具体的に言うと、ジブリ映画では『ナウシカ』や『もののけ姫』よりも『トトロ』や『魔女の宅急便』が好きだ。

『マーニー』は、何も起こらないけれど、主人公から見える世界の何もかもが変わる話だ。たぶん、杏奈と同じ世代の子供の多くが、こういう劇的な世界の変化を待っている。

杏奈は悩んでいる。冒頭でいきなり鉛筆をへし折るくらいイライラしてる。ナイフみたいにとがっては触るもの皆傷つけた、とはこういう状態だ。

何もしなくては何も変わらない、だから行動しなさい、と行動できる人はいう。

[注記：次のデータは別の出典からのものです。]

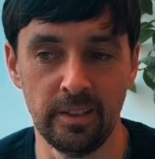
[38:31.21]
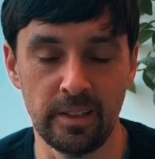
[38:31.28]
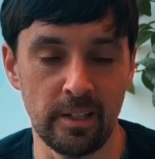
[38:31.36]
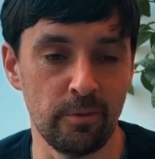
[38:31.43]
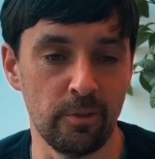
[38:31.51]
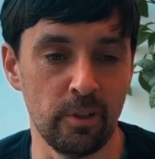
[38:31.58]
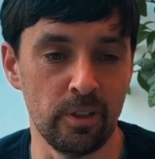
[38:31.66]

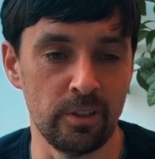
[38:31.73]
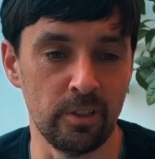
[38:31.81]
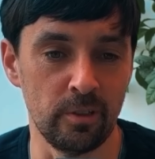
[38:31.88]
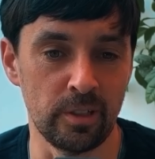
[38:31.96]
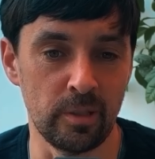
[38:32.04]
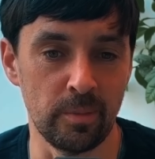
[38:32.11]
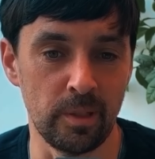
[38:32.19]
therefore I don't
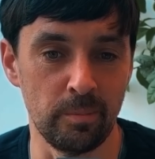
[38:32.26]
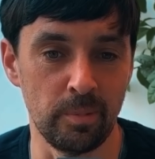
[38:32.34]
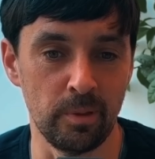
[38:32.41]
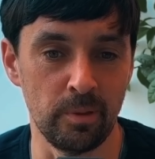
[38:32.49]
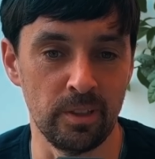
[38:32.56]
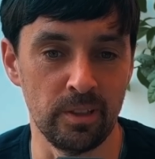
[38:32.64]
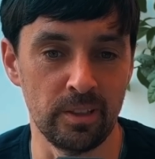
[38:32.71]
get my
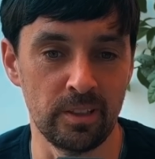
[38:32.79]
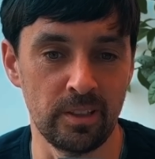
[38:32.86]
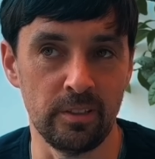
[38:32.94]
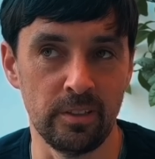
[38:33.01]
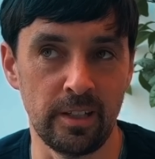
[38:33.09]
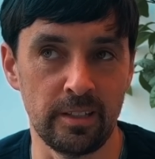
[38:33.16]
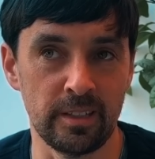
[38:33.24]
bonus,
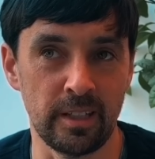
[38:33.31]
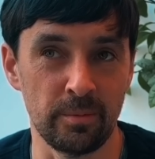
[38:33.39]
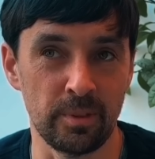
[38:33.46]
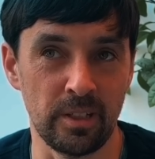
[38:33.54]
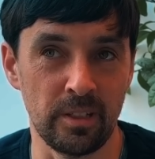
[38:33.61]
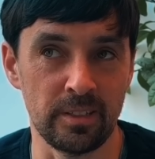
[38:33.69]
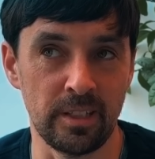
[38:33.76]
9 times
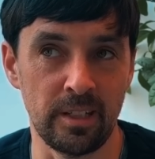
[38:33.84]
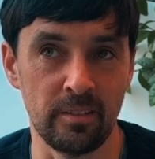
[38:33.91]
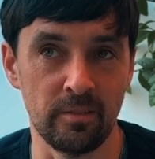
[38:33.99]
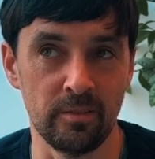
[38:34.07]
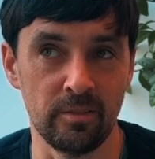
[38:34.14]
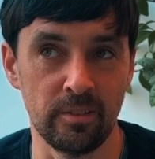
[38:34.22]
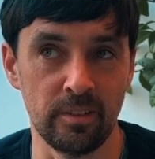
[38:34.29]
out of 10,
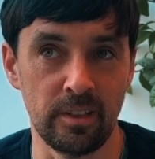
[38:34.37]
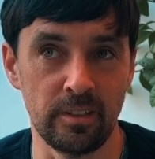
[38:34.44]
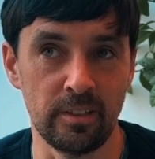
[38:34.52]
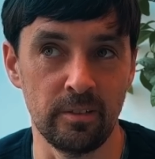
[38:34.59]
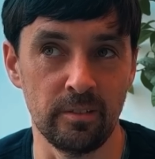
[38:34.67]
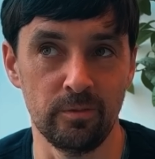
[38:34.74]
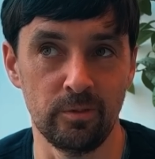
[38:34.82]
they
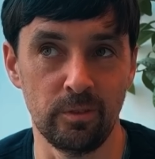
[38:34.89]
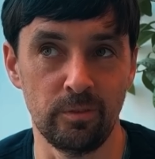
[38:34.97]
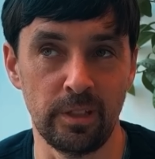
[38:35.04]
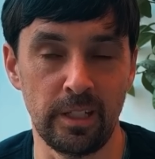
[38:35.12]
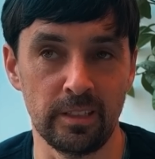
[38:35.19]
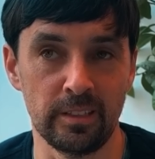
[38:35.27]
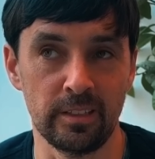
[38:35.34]
don't
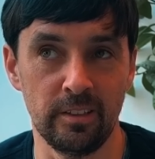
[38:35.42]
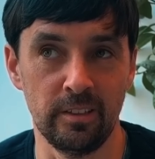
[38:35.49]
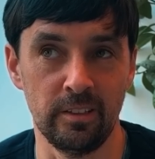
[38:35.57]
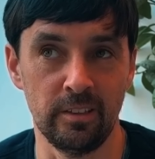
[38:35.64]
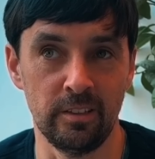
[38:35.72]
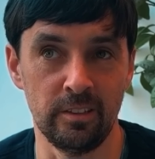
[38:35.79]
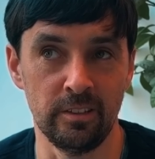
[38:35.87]
reflect
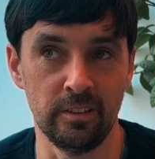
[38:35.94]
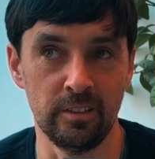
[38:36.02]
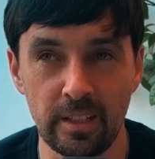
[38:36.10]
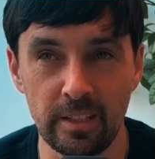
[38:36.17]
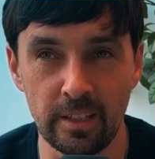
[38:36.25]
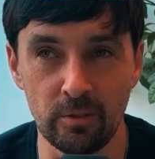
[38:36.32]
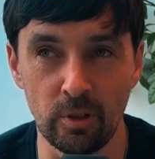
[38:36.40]
on
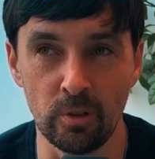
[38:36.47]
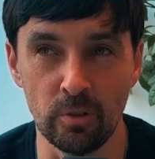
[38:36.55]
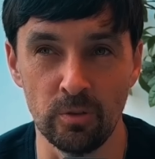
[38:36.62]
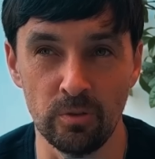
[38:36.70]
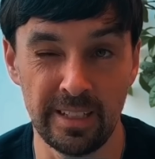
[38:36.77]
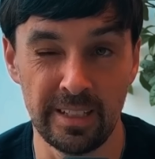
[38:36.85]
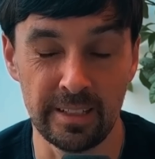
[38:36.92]
their own
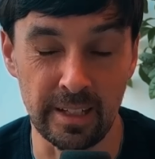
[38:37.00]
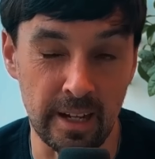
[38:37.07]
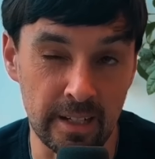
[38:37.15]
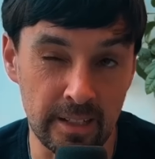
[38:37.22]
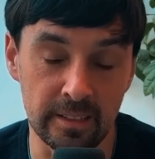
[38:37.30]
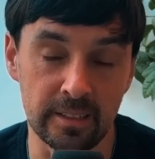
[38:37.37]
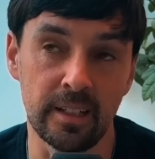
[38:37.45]

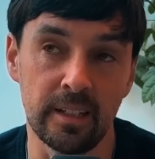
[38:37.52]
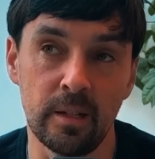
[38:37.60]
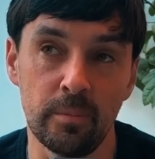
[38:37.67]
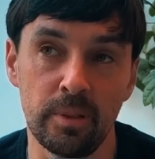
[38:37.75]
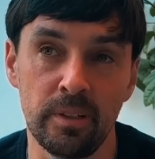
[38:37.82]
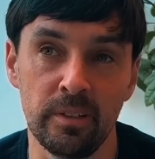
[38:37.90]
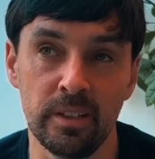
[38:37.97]
guidance at that
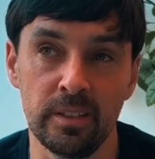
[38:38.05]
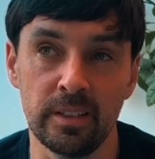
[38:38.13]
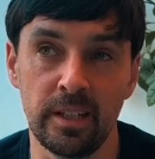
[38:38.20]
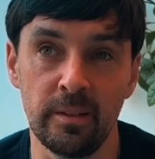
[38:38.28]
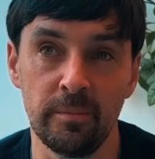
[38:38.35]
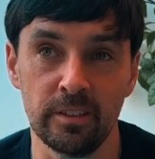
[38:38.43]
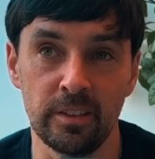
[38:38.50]
period of
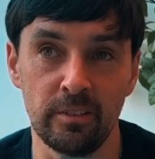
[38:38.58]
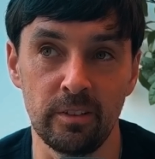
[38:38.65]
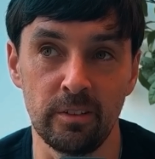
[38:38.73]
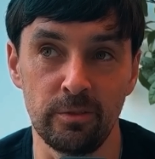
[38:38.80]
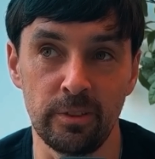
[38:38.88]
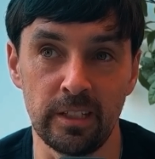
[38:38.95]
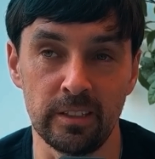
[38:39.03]
time. They
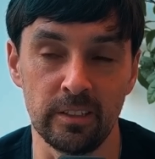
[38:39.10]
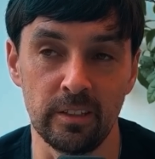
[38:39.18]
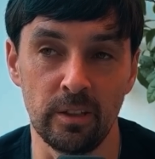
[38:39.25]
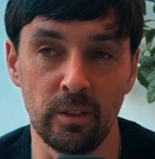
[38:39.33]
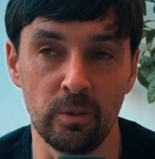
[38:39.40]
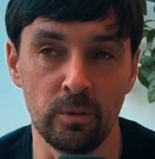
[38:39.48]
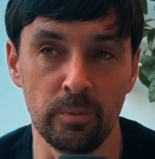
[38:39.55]
reflect and
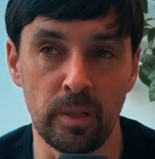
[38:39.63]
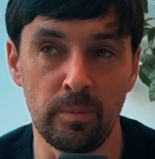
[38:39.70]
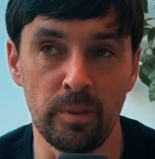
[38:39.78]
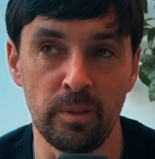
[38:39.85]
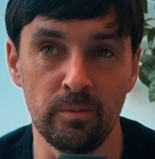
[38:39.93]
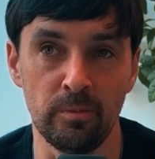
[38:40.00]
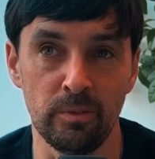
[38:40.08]
go, oh, well,
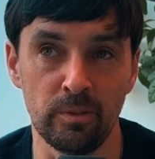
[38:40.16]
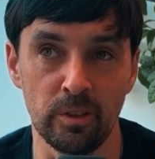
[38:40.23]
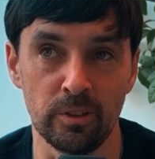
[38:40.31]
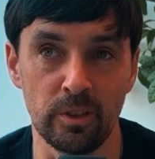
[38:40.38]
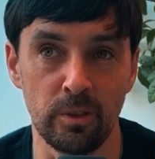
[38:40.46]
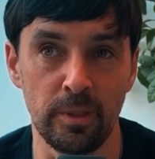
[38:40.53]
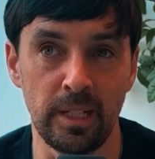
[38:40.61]
maybe we've got
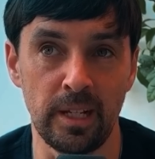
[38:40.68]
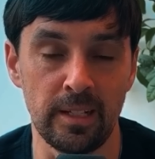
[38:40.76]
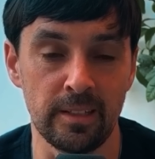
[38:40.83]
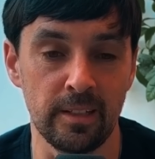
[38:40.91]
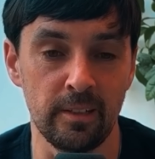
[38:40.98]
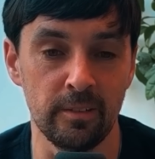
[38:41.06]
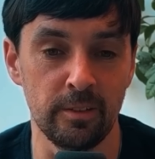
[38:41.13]
too many
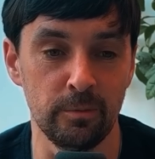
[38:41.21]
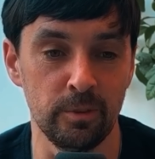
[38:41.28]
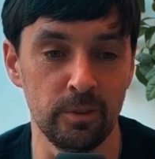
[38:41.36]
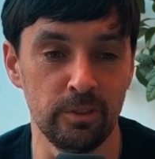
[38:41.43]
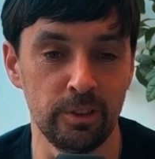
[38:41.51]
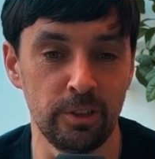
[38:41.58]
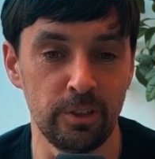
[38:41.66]
headcount and we'll
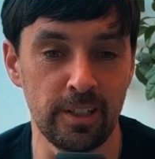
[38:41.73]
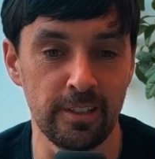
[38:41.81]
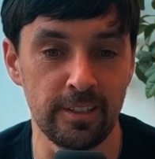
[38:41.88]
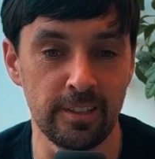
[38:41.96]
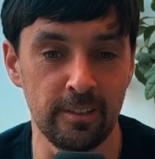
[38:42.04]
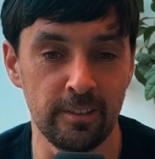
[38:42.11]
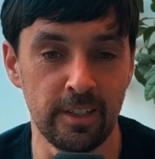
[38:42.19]
reduce
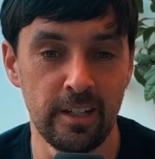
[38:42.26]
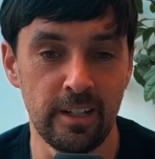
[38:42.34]
headcount.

でも、行動できない人は、動けないから悩んでいるのだ。それでいいと思う。悩んでいるだけでも、頭の中では次々に変化が起こる。空に嵐が来て晴れるみたいに、海に潮が引いて満ちるみたいに。ちゃんと、自分の世界は動く。何もしないでぐだぐだ考えているのは、苦しいけれど、決して無駄な時間ではない。

悩むのはやめて、とか、あなたはひとりじゃないよ、と言ってくれる人はいたほうがいい。でも、一人きりで思う存分悩むのも、必要なことだ。

これは私の解釈だけれど、助けやきっかけを与えてもらったにしても、杏奈は一人でちゃんと悩み終えたんだと思う。

 

ところで、夜10時を過ぎると映画館が入っているショッピングモールが閉まってしまう。開放されている出口はひとつしかないので、反対側の駐車場を利用した場合、巨大な建物をまくように半周歩かなくてはならない。カップル客ならそれも良かろうが、女一人客は舌打ちしたくなる。

カップルの皆さんの邪魔をしないように、かつ、これからご出勤と思われる暴走族の皆さんになるべく近寄らないように、結構な距離をウォーキングして駐車場に戻ると、私のほかにもう一人いた女一人客が、なぜか前を歩いていた。

彼女が私のマーニーだと思う。たぶんイオンモールから離れられないと思うので、声はかけなかった。以上が今年の私の夏の思い出である。